You’ve probably been told in neonatal lingo, what a “brady” is and what a “desat” is and may have even started referring to them as “episodes.” But truly knowing and understanding the "what" and "why" of all the wires and the monitor can help put your mind at ease.

Cardiopulmonary Monitor

Every baby in a neonatal intensive care unit will be on a cardiopulmonary monitor. Basically, this is a system that consists of wires with electrodes that stick to the baby—two on either side of the chest, and one on the lower abdomen or on a leg. These electrodes are attached by wires and detect every activity of the heart and transmit it to the monitor where it is recorded and displayed as a waveform on the screen.

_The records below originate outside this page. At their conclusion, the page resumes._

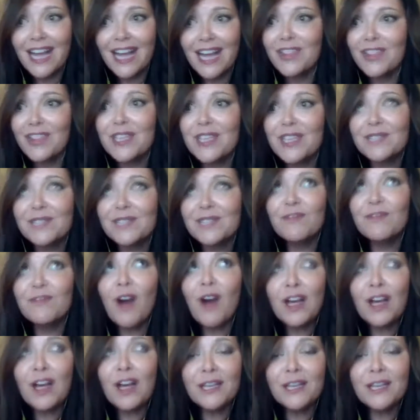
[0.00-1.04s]
This
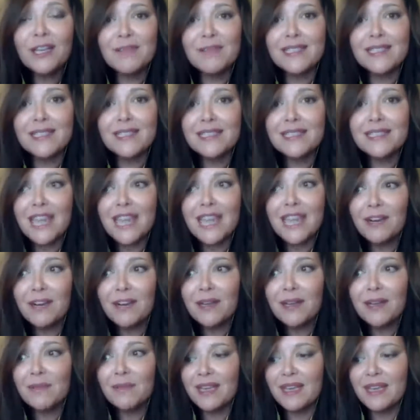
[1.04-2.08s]
volume is
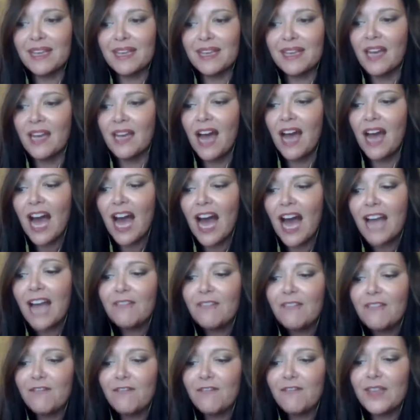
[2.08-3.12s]
scaring me.
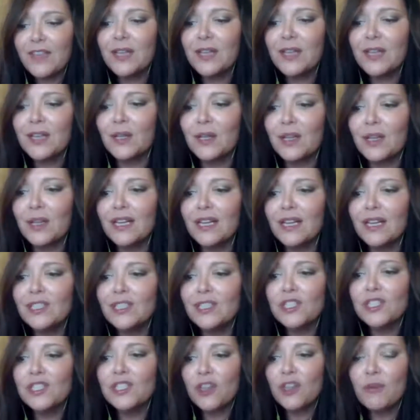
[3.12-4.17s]
I feel
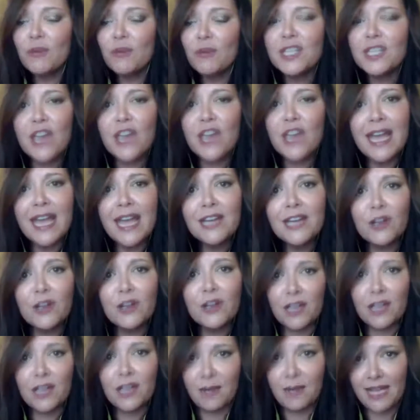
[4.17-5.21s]
so much
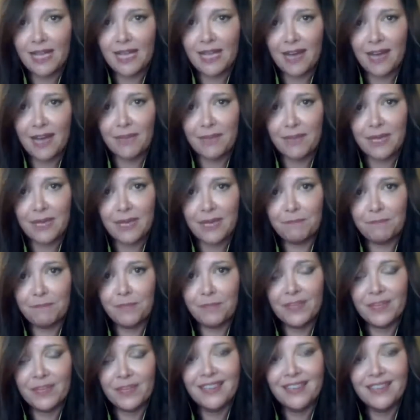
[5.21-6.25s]
anger coming at me.
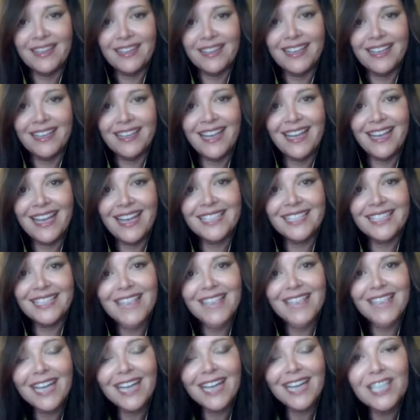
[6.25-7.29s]
And a
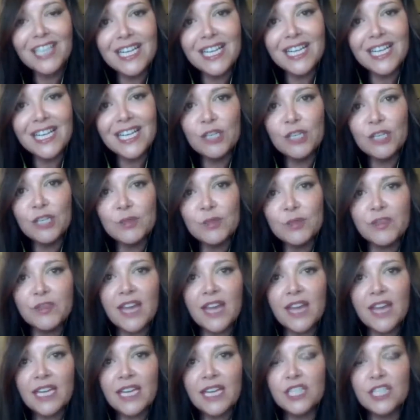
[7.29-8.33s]
technique I use with
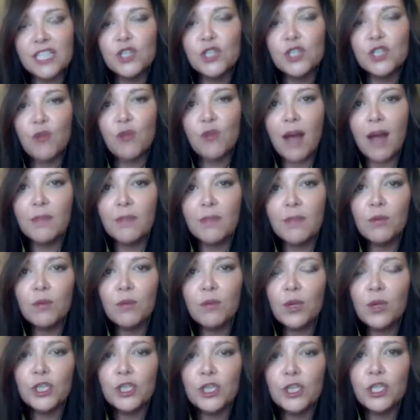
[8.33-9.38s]
that is drop the
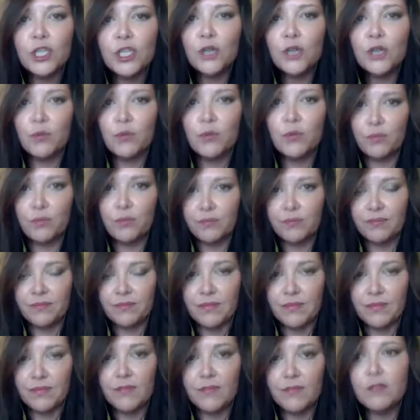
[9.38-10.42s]
word you.
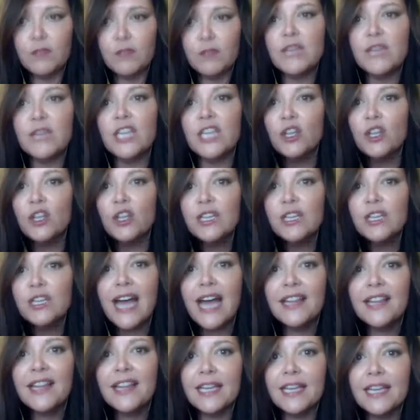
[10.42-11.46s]
If you say, you're
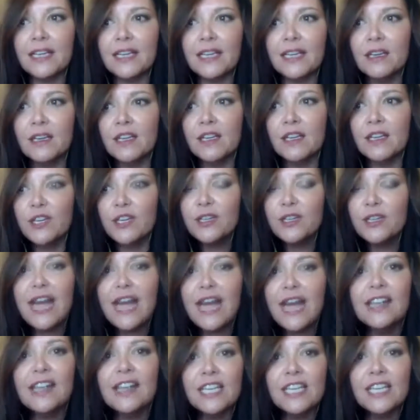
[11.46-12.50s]
yelling,
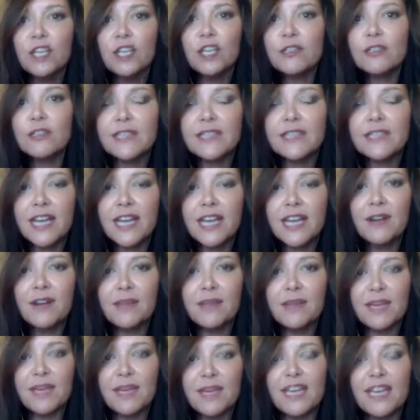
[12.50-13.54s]
you're
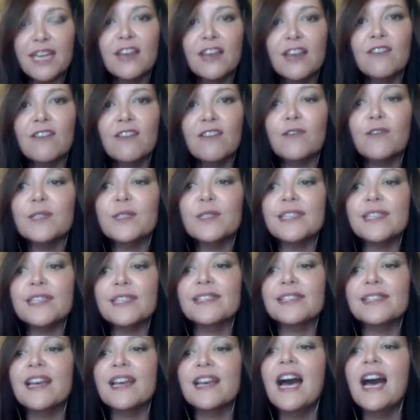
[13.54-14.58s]
scaring me, versus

The system also measures the baby’s respiratory rate, (how fast the breathing is) has the capacity to record the oxygen saturation (O2 sat) within the blood, (measured by a probe that is either attached to the hand or foot) and also measure the baby’s blood pressure; either by cuff reading or by a real-time reading through the artery in the umbilicus, (UAC) wrist, or foot. An arterial reading is translated into a waveform that can be seen on the monitor. This continual readout of blood pressure is typically used at the beginning of a NICU stay and in more critical conditions.

Blood Pressure ​

Blood pressure is measured in two numbers, systolic and diastolic. Systolic is the pressure when the heart contracts and diastolic is the pressure when the heart is relaxed. Normal blood pressure for a premature baby varies depending on gestational age.

Typically in the NICU, the blood pressure median (the middle number) that is measured between the systolic and diastolic, should be around the gestational age of the baby.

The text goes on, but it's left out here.